Below is a listing; retype exactly the lines between the one containing "[00:00:01.05]" and the one containing "Word for word: advising you to invest in.", inclusive, minus the pictures.
= = = =
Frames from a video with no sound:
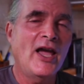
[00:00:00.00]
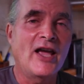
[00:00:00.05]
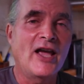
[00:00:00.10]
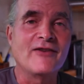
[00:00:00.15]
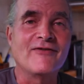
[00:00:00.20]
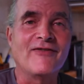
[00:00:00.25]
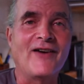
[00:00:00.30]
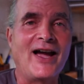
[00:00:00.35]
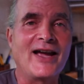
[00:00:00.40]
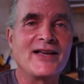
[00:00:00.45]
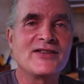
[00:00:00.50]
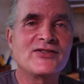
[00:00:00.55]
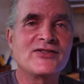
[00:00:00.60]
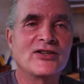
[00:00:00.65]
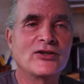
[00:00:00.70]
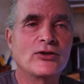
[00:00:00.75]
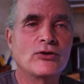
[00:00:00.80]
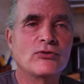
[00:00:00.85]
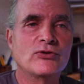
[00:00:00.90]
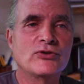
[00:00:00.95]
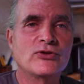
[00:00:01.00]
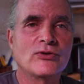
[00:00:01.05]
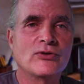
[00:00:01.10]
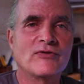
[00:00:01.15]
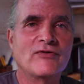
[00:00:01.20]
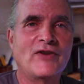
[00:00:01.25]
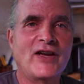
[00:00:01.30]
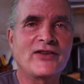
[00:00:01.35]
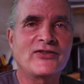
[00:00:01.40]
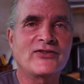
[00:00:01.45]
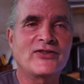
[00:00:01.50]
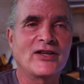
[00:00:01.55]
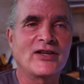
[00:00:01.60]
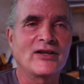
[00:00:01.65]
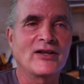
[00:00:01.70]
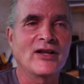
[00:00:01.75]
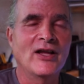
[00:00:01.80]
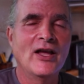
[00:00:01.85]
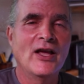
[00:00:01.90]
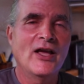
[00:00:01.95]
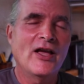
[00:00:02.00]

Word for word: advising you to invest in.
= = = =
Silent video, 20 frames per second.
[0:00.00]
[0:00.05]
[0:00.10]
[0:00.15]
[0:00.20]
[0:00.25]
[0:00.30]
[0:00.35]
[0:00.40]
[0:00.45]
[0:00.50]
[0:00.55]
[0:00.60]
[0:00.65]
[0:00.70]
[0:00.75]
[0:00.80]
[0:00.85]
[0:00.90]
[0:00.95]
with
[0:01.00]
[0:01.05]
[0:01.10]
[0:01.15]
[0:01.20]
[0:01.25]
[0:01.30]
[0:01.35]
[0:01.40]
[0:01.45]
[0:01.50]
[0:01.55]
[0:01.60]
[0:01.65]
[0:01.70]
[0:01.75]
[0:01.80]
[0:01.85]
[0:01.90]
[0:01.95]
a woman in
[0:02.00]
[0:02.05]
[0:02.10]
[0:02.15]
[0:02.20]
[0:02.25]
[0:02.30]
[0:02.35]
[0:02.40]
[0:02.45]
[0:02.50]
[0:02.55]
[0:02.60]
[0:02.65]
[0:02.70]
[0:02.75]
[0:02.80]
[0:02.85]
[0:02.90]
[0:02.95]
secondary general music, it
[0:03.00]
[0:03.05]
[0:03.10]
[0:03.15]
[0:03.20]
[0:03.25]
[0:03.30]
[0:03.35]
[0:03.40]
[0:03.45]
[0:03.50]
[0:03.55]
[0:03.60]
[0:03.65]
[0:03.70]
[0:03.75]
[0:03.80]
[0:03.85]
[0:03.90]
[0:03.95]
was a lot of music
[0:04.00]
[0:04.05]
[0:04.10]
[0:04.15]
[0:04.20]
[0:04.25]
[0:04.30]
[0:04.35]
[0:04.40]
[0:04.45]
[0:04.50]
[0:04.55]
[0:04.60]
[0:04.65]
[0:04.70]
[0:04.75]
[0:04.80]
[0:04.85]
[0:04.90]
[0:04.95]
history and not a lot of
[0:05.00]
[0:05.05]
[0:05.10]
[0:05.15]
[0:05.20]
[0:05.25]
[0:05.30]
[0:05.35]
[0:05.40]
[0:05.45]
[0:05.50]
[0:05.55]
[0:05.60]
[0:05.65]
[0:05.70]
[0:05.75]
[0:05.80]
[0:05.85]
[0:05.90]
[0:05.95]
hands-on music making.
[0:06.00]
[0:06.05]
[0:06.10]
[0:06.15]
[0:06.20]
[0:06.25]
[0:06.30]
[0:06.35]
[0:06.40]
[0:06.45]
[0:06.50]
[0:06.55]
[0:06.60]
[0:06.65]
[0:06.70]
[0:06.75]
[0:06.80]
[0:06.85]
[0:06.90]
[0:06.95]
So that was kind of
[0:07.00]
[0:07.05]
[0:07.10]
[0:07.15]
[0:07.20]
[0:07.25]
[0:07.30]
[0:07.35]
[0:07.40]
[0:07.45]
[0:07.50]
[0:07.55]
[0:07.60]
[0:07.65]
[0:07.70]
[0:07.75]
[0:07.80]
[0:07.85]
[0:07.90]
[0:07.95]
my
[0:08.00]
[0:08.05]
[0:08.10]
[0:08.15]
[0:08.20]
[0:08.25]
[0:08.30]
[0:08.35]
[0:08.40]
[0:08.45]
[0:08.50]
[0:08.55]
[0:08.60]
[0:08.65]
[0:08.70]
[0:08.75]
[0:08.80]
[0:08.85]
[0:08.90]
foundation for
= = = =
● **Solution to this problem**
[00:00:01.05]
[00:00:01.10]
[00:00:01.15]
[00:00:01.20]
[00:00:01.25]
[00:00:01.30]
[00:00:01.35]
[00:00:01.40]
[00:00:01.45]
[00:00:01.50]
[00:00:01.55]
[00:00:01.60]
[00:00:01.65]
[00:00:01.70]
[00:00:01.75]
[00:00:01.80]
[00:00:01.85]
[00:00:01.90]
[00:00:01.95]
[00:00:02.00]

Word for word: advising you to invest in.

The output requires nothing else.